# A quick question about Elliptical/Circular Orbit!

1. Sep 12, 2014

### Parto0o

Hi everyone.

So I got this question in a test, but I'm not exactly sure about the answer.

Q: For a planet moving in an elliptical orbit, why is 1/2Iω^2 not the correct expression for its kinetic energy?

2. Sep 12, 2014

### Staff: Mentor

How did you answer that question? Or were you so not sure that you had to leave it blank? You'll get much more helpful answers if we know how much you already know.

3. Sep 13, 2014

### Parto0o

I think I have no idea about it. I already know the basic formulas, but cannot relate them to this question.

4. Sep 13, 2014

### Staff: Mentor

OK, then here's one way of thinking about it. At any given moment, the velocity vector of the orbiting object can be written as the sum of radial and tangential components. The kinetic energy depends on both (to be precise, $E_k=mv^2/2=\frac{m}{2}\sqrt{v_r^2+v_\theta^2}$). The angular velocity depends only on the tangential component ($\omega=v_\theta/r$).

Just by looking those relationships, you can see that if two different objects have the same $r$ and $v_\theta$ they will have the same $\omega$ but can still have different $v_r$ values and hence different kinetic energies.
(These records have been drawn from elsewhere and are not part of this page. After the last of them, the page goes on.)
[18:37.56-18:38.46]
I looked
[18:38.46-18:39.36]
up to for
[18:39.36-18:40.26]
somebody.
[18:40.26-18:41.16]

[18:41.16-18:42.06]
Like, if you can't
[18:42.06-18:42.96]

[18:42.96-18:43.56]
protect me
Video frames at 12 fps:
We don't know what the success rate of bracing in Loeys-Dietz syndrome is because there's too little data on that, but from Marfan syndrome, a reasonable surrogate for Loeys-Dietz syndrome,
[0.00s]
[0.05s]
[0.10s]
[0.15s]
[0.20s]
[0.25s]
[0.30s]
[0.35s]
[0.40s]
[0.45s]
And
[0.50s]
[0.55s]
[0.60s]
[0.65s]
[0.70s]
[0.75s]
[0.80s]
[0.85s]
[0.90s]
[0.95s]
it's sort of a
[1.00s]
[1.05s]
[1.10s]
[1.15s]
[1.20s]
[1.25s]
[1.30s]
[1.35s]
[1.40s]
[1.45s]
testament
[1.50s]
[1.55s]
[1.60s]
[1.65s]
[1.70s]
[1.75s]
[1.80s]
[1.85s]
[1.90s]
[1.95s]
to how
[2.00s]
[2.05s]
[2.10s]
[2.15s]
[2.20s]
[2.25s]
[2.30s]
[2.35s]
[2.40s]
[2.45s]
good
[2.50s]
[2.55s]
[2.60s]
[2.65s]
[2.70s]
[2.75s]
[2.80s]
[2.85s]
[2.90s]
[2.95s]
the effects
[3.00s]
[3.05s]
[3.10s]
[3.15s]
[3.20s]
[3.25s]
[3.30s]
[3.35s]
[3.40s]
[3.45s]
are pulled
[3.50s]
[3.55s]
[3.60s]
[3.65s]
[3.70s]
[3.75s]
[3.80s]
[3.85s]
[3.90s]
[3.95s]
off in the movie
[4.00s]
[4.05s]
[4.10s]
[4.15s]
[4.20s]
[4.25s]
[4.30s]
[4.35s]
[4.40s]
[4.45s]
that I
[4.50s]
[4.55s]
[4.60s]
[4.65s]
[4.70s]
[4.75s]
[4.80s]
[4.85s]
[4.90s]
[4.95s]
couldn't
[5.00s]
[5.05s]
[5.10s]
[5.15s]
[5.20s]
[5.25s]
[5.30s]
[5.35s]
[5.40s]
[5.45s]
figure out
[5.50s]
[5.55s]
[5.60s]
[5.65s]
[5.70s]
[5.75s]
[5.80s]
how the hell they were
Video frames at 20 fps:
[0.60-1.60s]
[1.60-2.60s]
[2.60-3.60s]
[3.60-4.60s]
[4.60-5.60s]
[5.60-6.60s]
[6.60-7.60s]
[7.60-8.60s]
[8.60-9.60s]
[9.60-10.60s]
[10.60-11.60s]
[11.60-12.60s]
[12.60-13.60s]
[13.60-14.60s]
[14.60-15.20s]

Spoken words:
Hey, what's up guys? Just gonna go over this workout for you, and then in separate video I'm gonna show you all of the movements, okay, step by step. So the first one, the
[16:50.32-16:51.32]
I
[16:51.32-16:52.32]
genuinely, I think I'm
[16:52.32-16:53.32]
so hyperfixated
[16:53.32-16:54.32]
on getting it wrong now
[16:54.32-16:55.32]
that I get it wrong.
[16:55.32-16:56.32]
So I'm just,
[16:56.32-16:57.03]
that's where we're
Therefore, you will get different relationships between $\omega$ and kinetic energy for different values of $v_r$. The formula you quote doesn't have that property so it can only be correct for a particular value of $v_r$; that value is zero, which describes uniform circular motion.

5. Sep 13, 2014

### Creator

Good explanation, Nugatory; but the final answer for instantaneous Kinetic energy in elliptical orbit should be...

$E_k=mv^2/2=\frac{m}{2}[\sqrt{v_r^2+v_\theta^2}]^2=\frac{m}{2}({v_r^2+v_\theta^2})$

Because the resultant velocity vector itself, $\sqrt{v_r^2+v_\theta^2}$,must be squared...
Thus the final answer, $\frac{m}{2}({v_r^2+v_\theta^2})$, reveals that a zero radial velocity gives the correct kinetic energy for circular orbit.